Source records
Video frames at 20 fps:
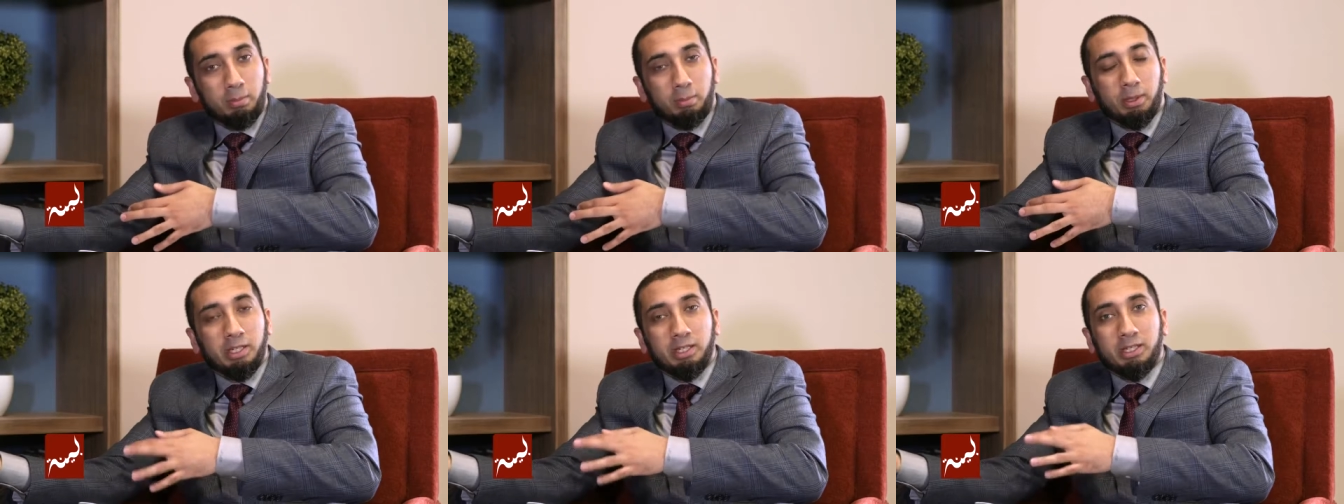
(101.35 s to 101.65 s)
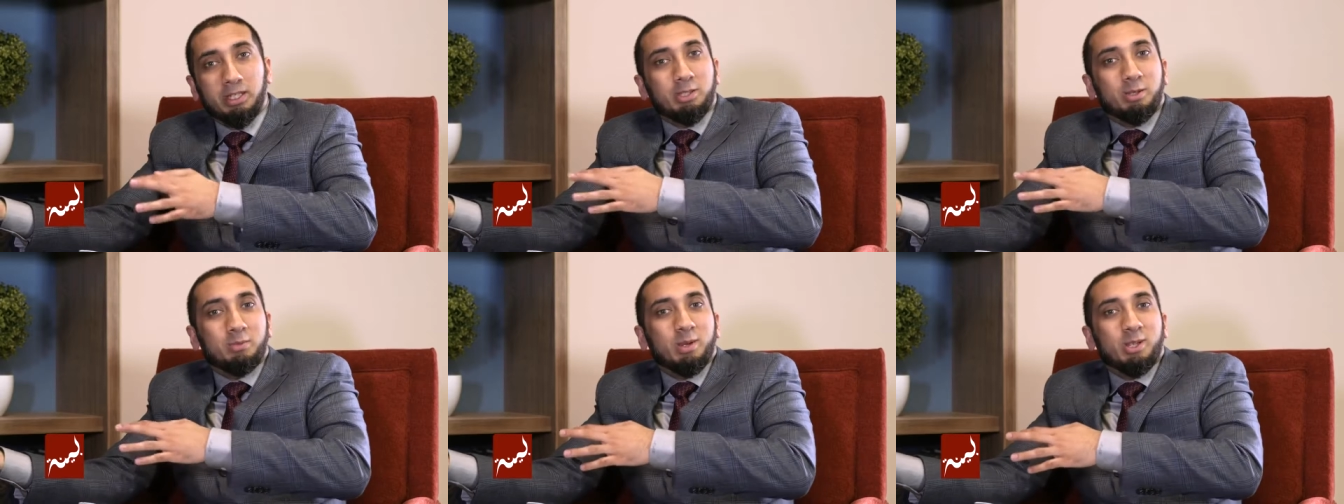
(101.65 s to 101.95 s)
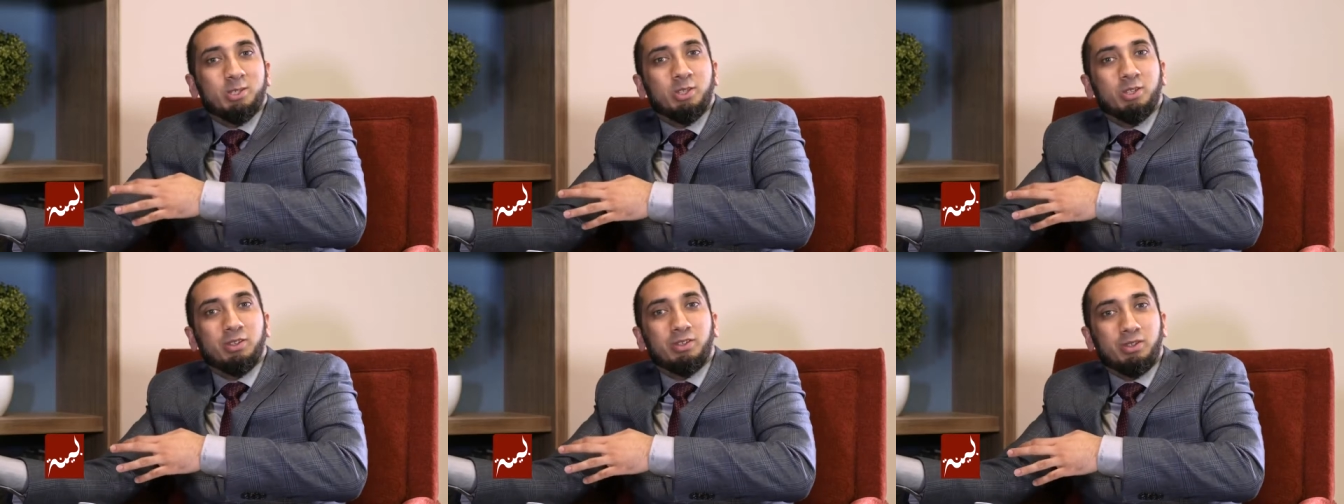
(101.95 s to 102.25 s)
But he doesn't
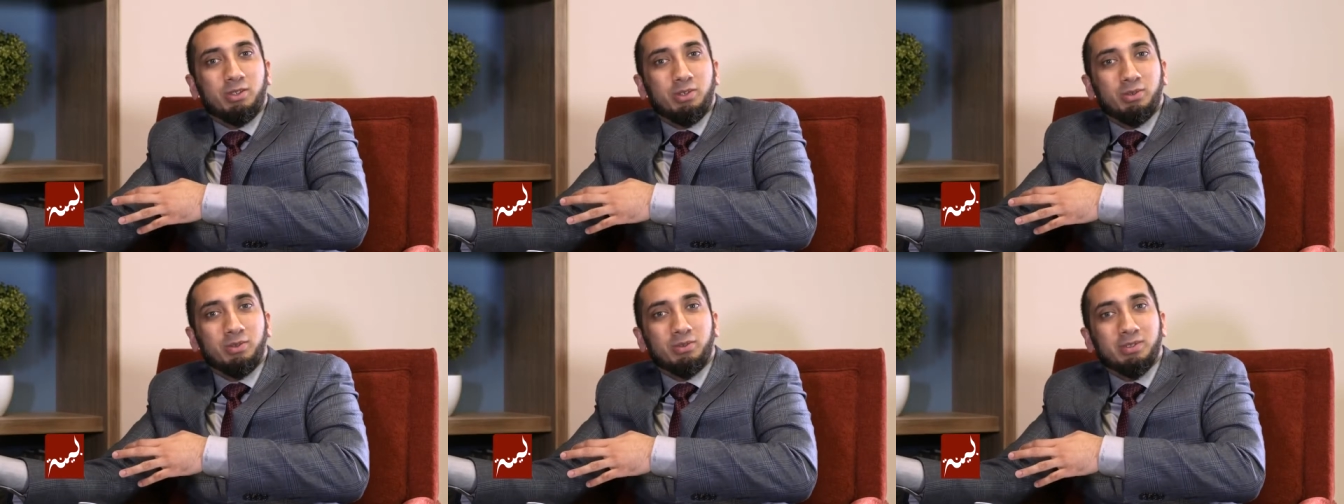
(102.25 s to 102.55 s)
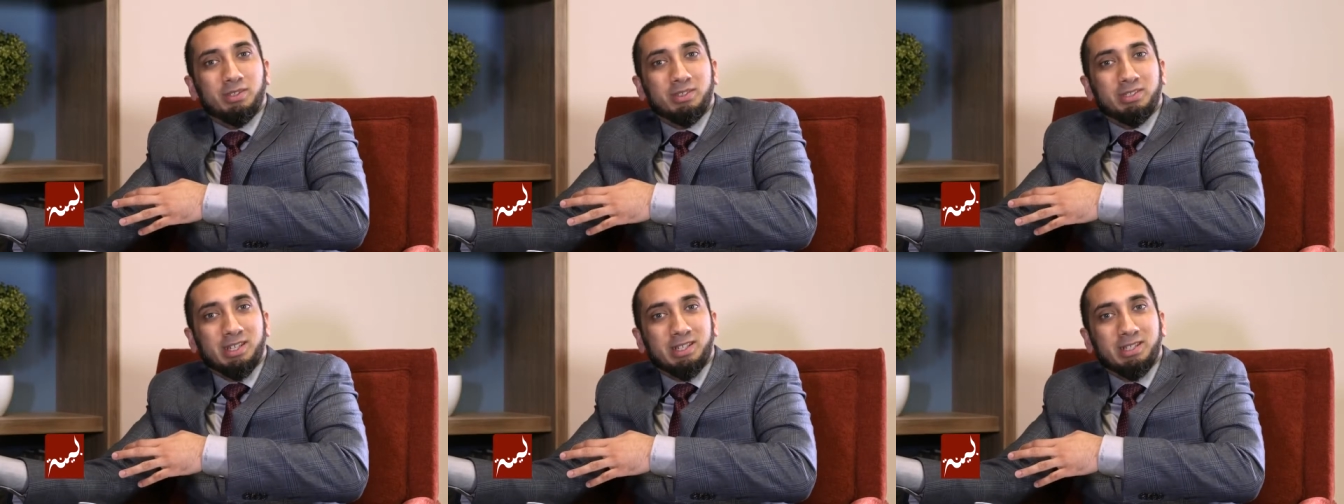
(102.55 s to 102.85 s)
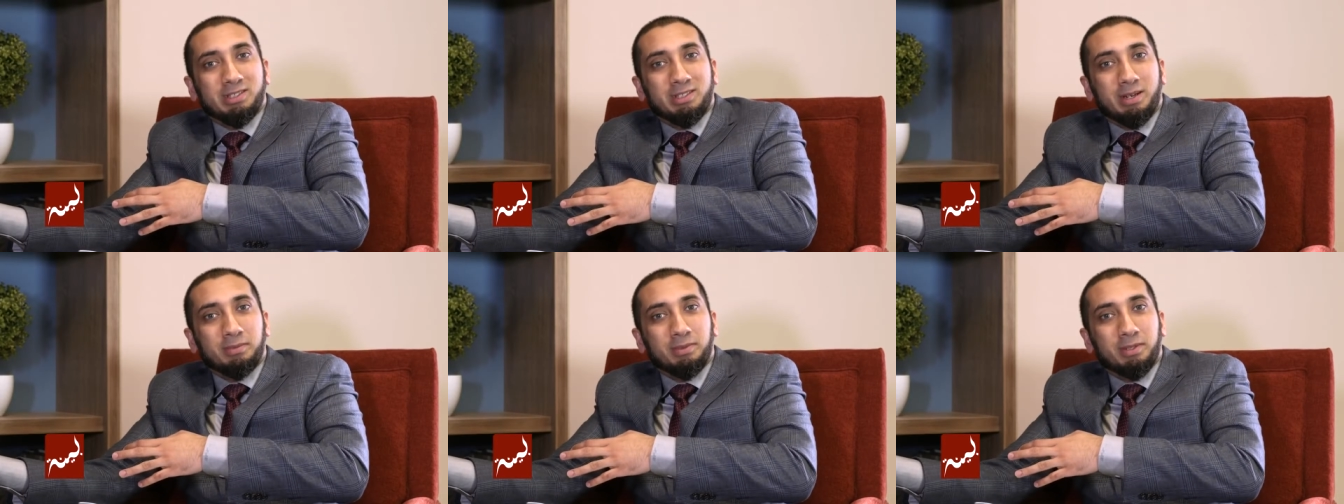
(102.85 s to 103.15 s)
mention the you the
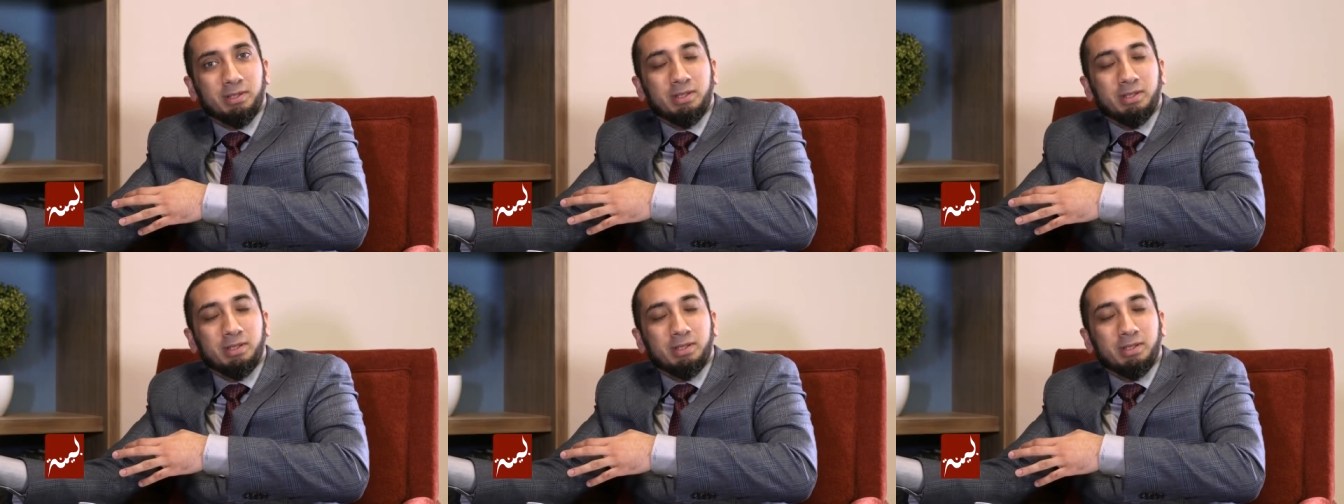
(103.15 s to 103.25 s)
second time.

-- TASK REQUIREMENTS --
The records above, minus their pictures, are to be returned verbatim.

-- ANSWER AREA --
Video frames at 20 fps:
(101.35 s to 101.65 s)
(101.65 s to 101.95 s)
(101.95 s to 102.25 s)
But he doesn't
(102.25 s to 102.55 s)
(102.55 s to 102.85 s)
(102.85 s to 103.15 s)
mention the you the
(103.15 s to 103.25 s)
second time.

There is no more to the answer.